Le indagini hanno appurato che i detenuti riuscivano a impartire ordini agli associati liberi, che dovevano reperire le risorse economiche per fornire assistenza, anche legale, e occuparsi del mantenimento delle famiglie dei carcerati, attraverso il traffico di stupefacenti e la vendita di tabacchi lavorati esteri di contrabbando. A far da tramite, tra chi è rinchiuso negli istituti penitenziari e chi invece può usufruire della libertà, sono le donne dei boss.
Altro dato interessante emerso dal lavoro degli inquirenti è il ritorno ai riti di affiliazione che erano stati un po’ accantonati per evitare di cadere nella rete degli investigatori. “Dietro ogni affiliazione, c’è un mandato di cattura”, diceva il defunto boss Salvatore Padovano a un imprenditore che chiedeva di affiliarsi. Evidentemente gli uomini della Scu non hanno resistito al richiamo delle origini quando, negli anni Ottanta, pronunciavano la famosa formula contenuta nel vangelo del sacrista: “Giuro sulla punta di questo pugnale, bagnato di sangue, di essere fedele a questo corpo di società formata, di disconoscere padre, madre, fratelli e sorelle, fino alla settima generazione; giuro di dividere centesimo per centesimo e millesimo per millesimo fino all’ultima stilla di sangue, con un piede nella fossa e uno alla catena per dare un forte abbraccio alla galera”.

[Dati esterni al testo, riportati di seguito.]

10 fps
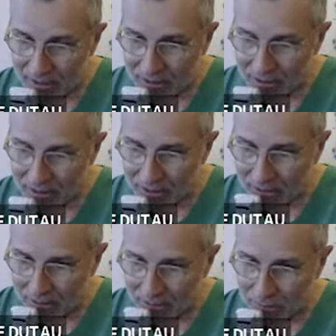
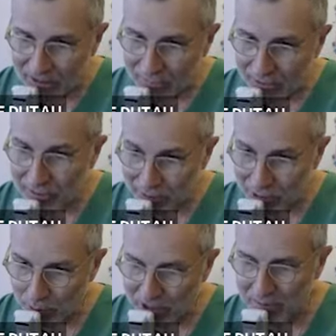the vast
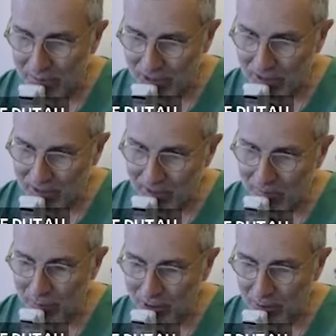majority were
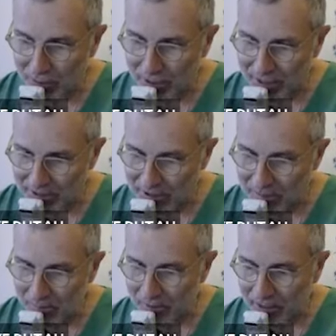very complicated
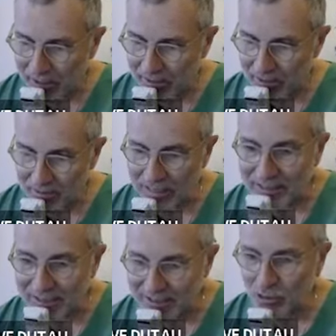and
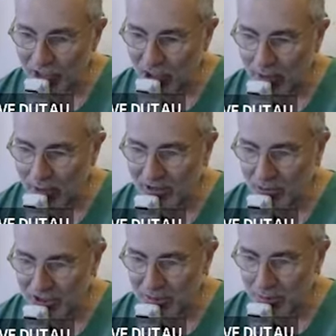at least required
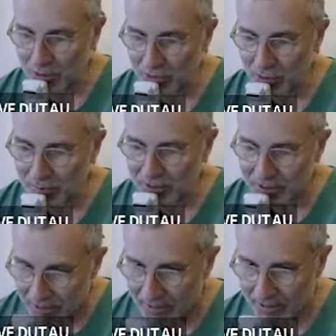rigid bronchoscopy
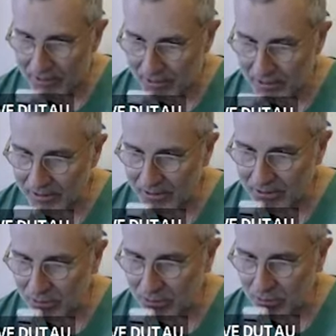
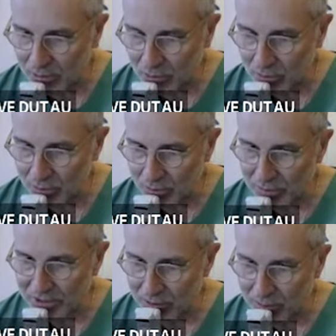
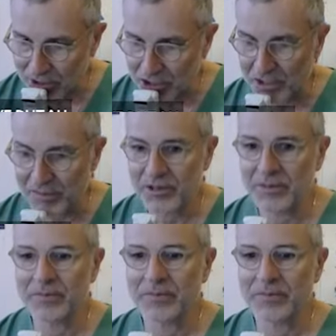to be achieved.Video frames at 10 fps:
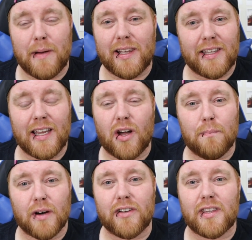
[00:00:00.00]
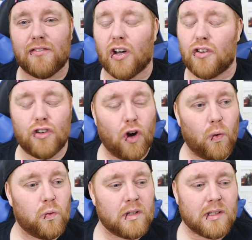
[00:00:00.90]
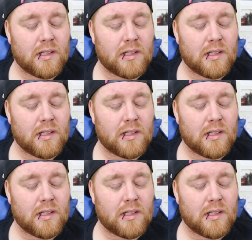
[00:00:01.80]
your belly. They're not bothered. They've got no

Nel corso delle indagini gli inquirenti hanno intercettato in carcere una conversazione che comprovava un rito di affiliazione, accompagnato dal passaggio di una sigaretta fra l’affiliato e il suo “padrino”: “Adesso sono vestito di un vestito più importante di quello che indossavo prima”, questa la formula captata dagli investigatori. Le affiliazioni vengono fatte quasi sempre di sabato, spesso all’interno degli istituti penitenziari, nei cortili, nei bagni o nelle docce. Una Sacra Corona Unita in piena evoluzione che è riuscita a tagliare il traguardo della terza generazione tramandandosi dai nonni ai padri per arrivare ai figli.
Esiste quindi un pericolo di radicamento della Scu sul territorio, come evidenziato dal Procuratore Capo Cataldo Motta che lancia il suo grido d’allarme: “Se la gente si avvicina alla cultura mafiosa, siamo finiti. Non si può abbassare la guardia. La sensazione è che si sia passati dalla solidarietà nei confronti delle Forze dell’Ordine e della Magistratura ad una specie di disinteresse generale al fenomeno mafioso. E quando questo accade si crea una contiguità con la società”.